Roy Haynes' Fountain of Youth Quartet is exactly what it claims to be: young and vibrant. In one of the last true breeding grounds for young musicians a la Art Blakey's Jazz Messengers, Haynes has made it his purpose to give younger talent a chance to show itself. And what better setting to develop one's talent than playing with a master who has been at the forefront of jazz for the past six decades?
Whereas, Haynes and the quartet's new live release, showcases the band for exactly what it is: a breeding ground. Fiery playing is present throughout the set of mostly standards, much of it coming from the leader himself. And Haynes' style is unique as ever, providing a consistent backbone for what is often quite exploratory music. What you won't hear here, however, is polished playing. The appeal of this set is in its rawness; the recording perfectly captures the live sound of the quartet. But the players are still developing, and you don't hear many of those "perfect notes that are the result of supreme improvisation.
Though an octogenarian, the ageless Haynes is as energetic as ever, at times overshadowing the equally energetic playing of his bandmates. At the end of a recent show I attended, the drummer remarked, "Playing for you guys is my therapy. "Hippidy Hop is Haynes' showcase, a brilliantly improvised drum solo that captivates the listener.

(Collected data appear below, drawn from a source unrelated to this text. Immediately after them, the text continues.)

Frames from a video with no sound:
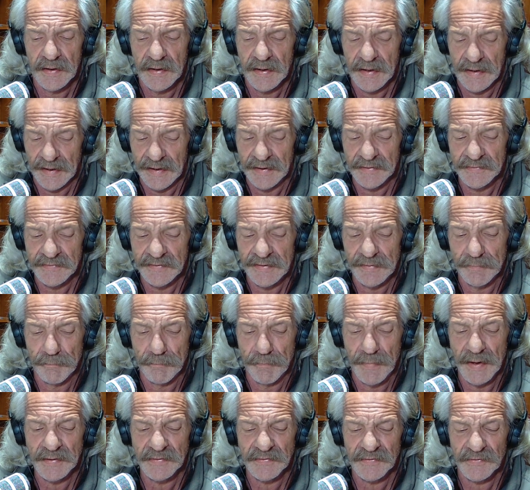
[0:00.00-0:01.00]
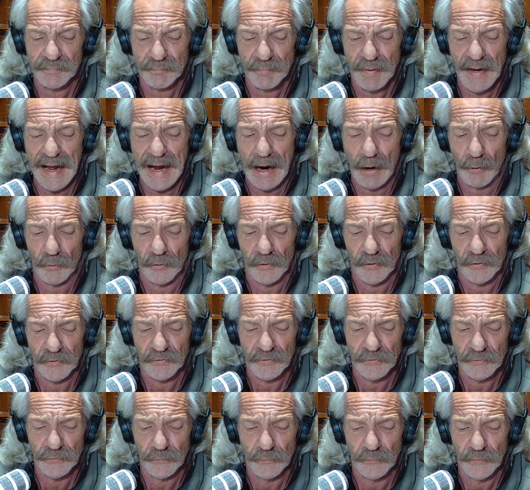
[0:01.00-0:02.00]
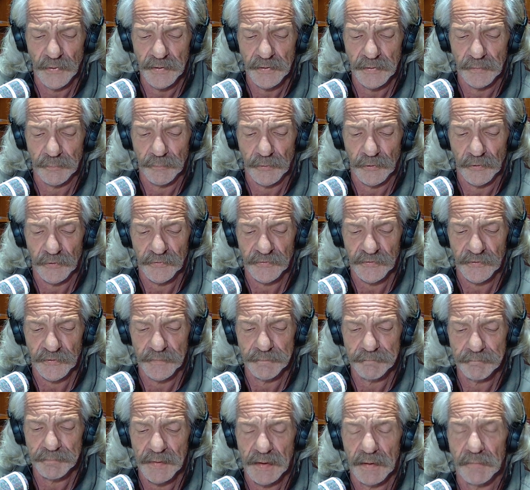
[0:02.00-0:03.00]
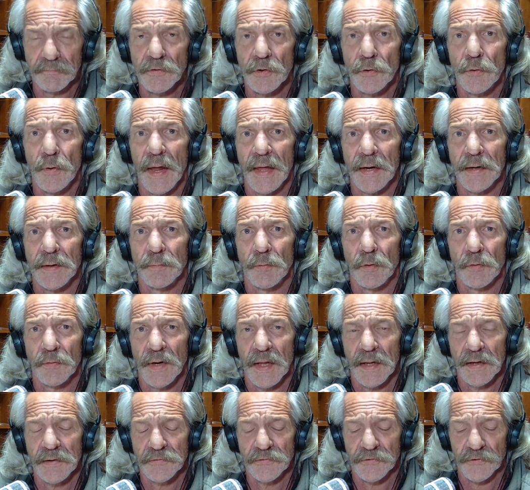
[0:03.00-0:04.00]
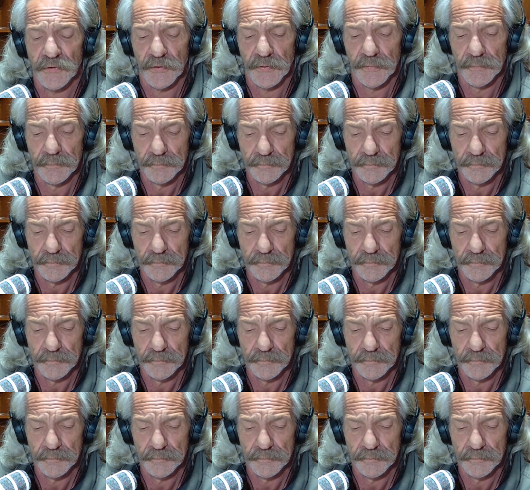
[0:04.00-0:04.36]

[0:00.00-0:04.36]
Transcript: has immense power to rid a person of their animal nature.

The rest of the quartet consists of saxophonist Jaleel Shaw, pianist Robert Rodriguez and bassist John Sullivan. Shaw has a very upbeat style and tone, performing particularly well on ballads like Pat Metheny's "James. Rodriguez's brilliant comping style is in evidence throughout the entire show, driving both Haynes and Shaw into unexplored territory. And Sullivan plays masterfully throughout, his full tone adding a unique voice to the mix.
The set consists of standards by names like Coltrane, Corea, Parker, Monk, Porter and Henderson, each brilliantly arranged by Haynes. What this band lacks in polish, it more than makes up for in raw energy and excitement, making Whereas a worthwhile listen. This highly recommended record also serves as the perfect introduction to what the Fountain of Youth Quartet is all about.
Track Listing: Mr. P.C.; My Heart Belongs to Daddy; Like This; Hippidy Hop (Drum Solo); James; Bemsha
Swing/True or False; Inner Urge; Segment.
Personnel: Roy Haynes: drums; Jaleel Shaw: saxophones; Robert Rodriguez: piano; John Sullivan: bass.